* _What you will do_
Copy out the data exactly, leaving the pictures behind.

BEGIN Data segment

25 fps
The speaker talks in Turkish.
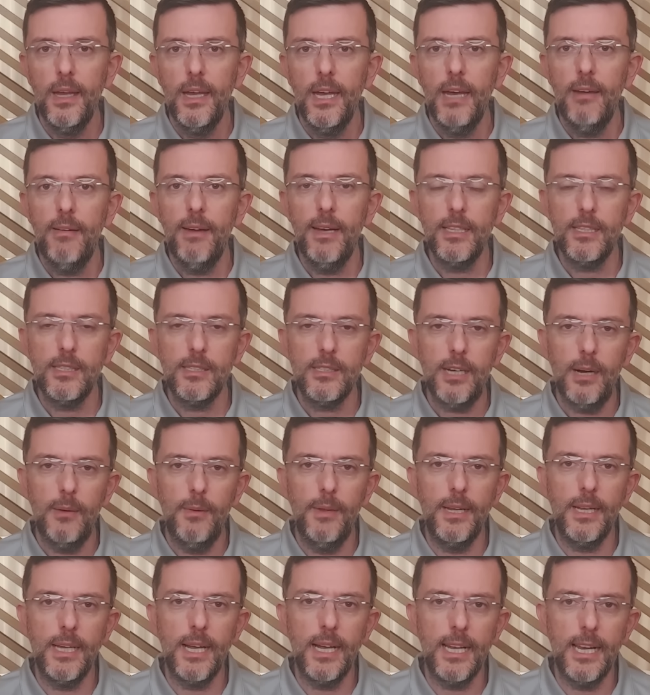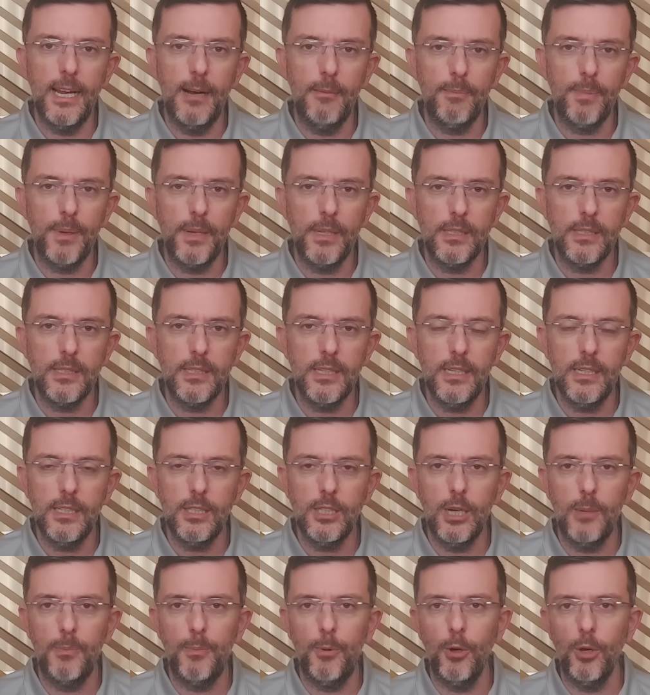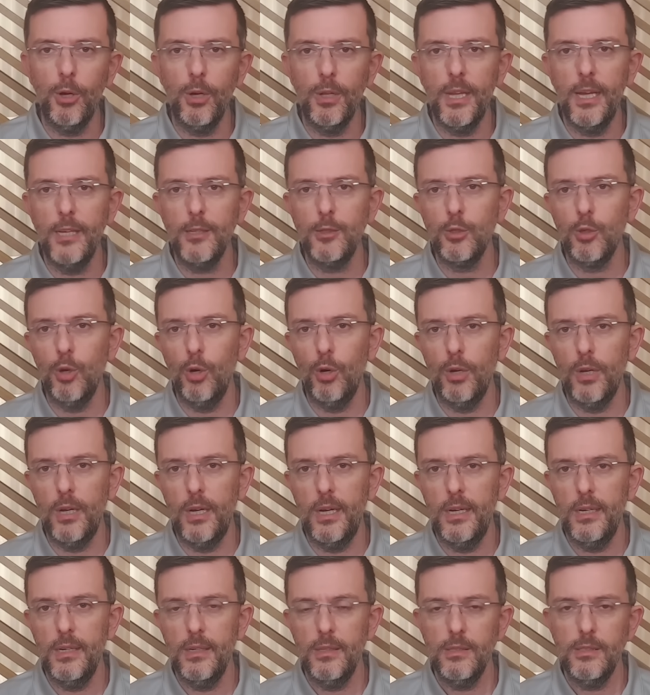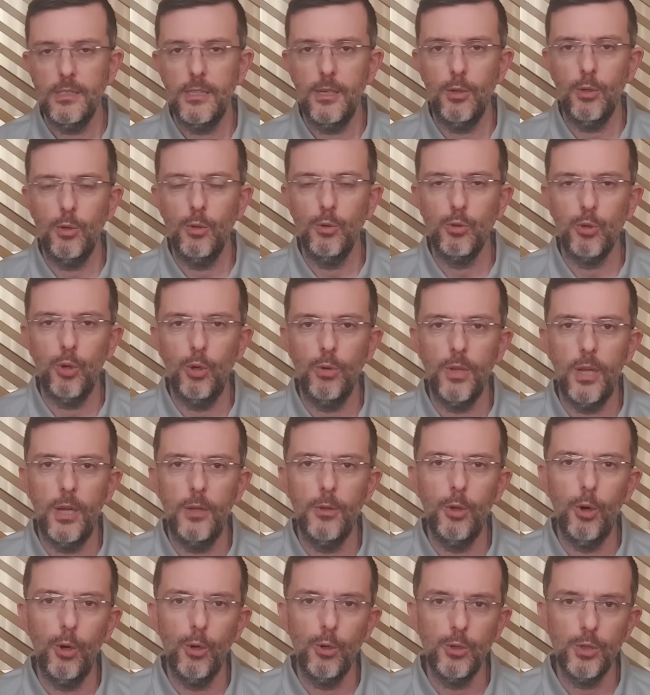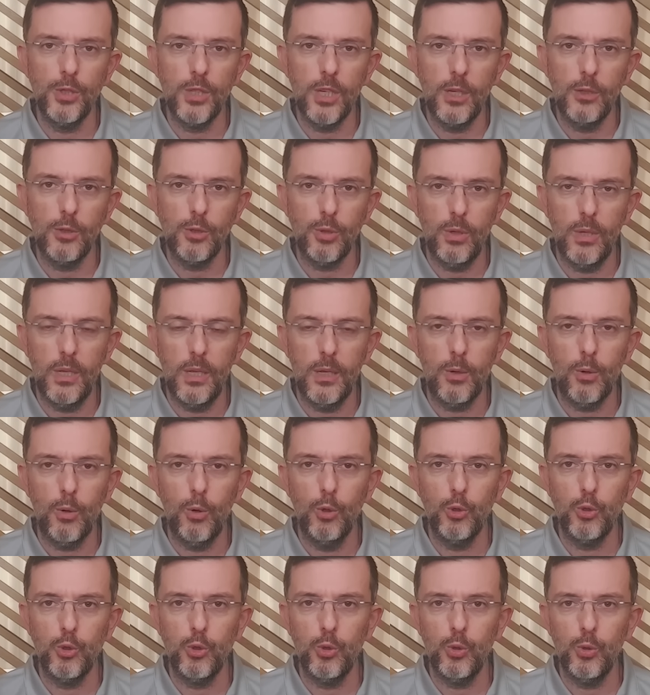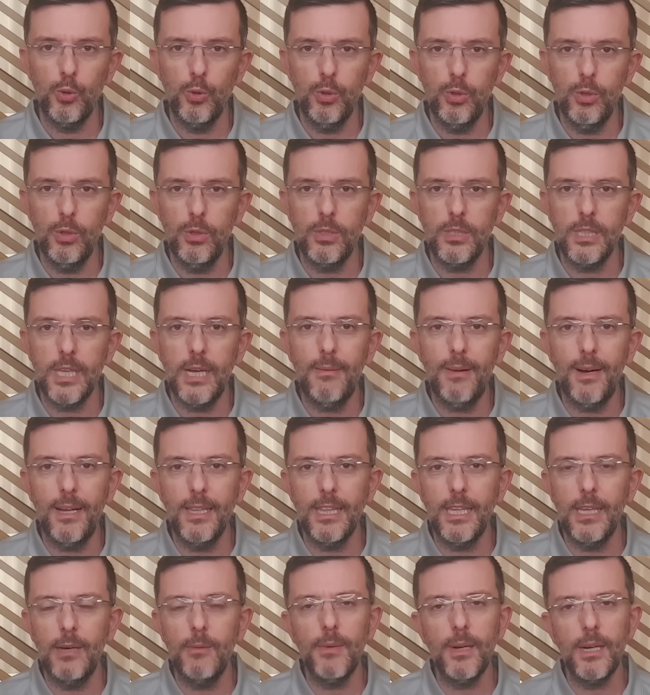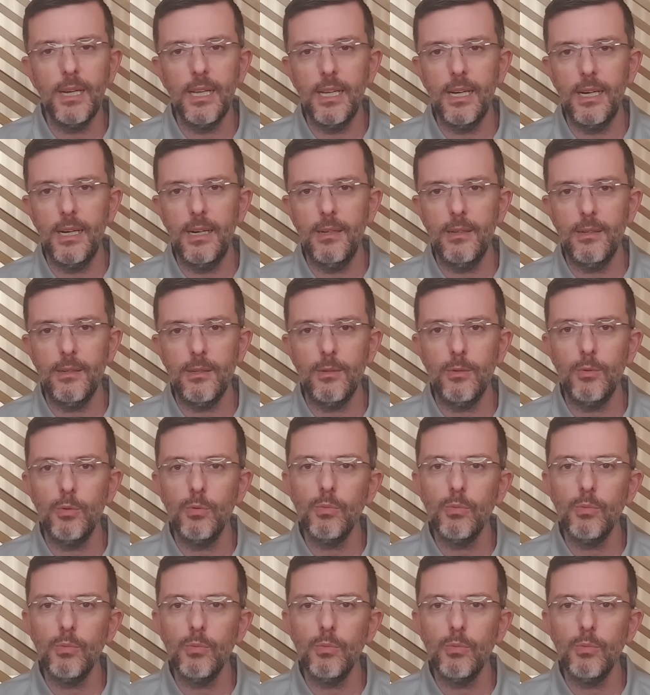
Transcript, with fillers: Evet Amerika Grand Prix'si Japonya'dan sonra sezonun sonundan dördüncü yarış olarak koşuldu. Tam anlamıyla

END Data segment

* _Problem solution_
25 fps
The speaker talks in Turkish.
Transcript, with fillers: Evet Amerika Grand Prix'si Japonya'dan sonra sezonun sonundan dördüncü yarış olarak koşuldu. Tam anlamıyla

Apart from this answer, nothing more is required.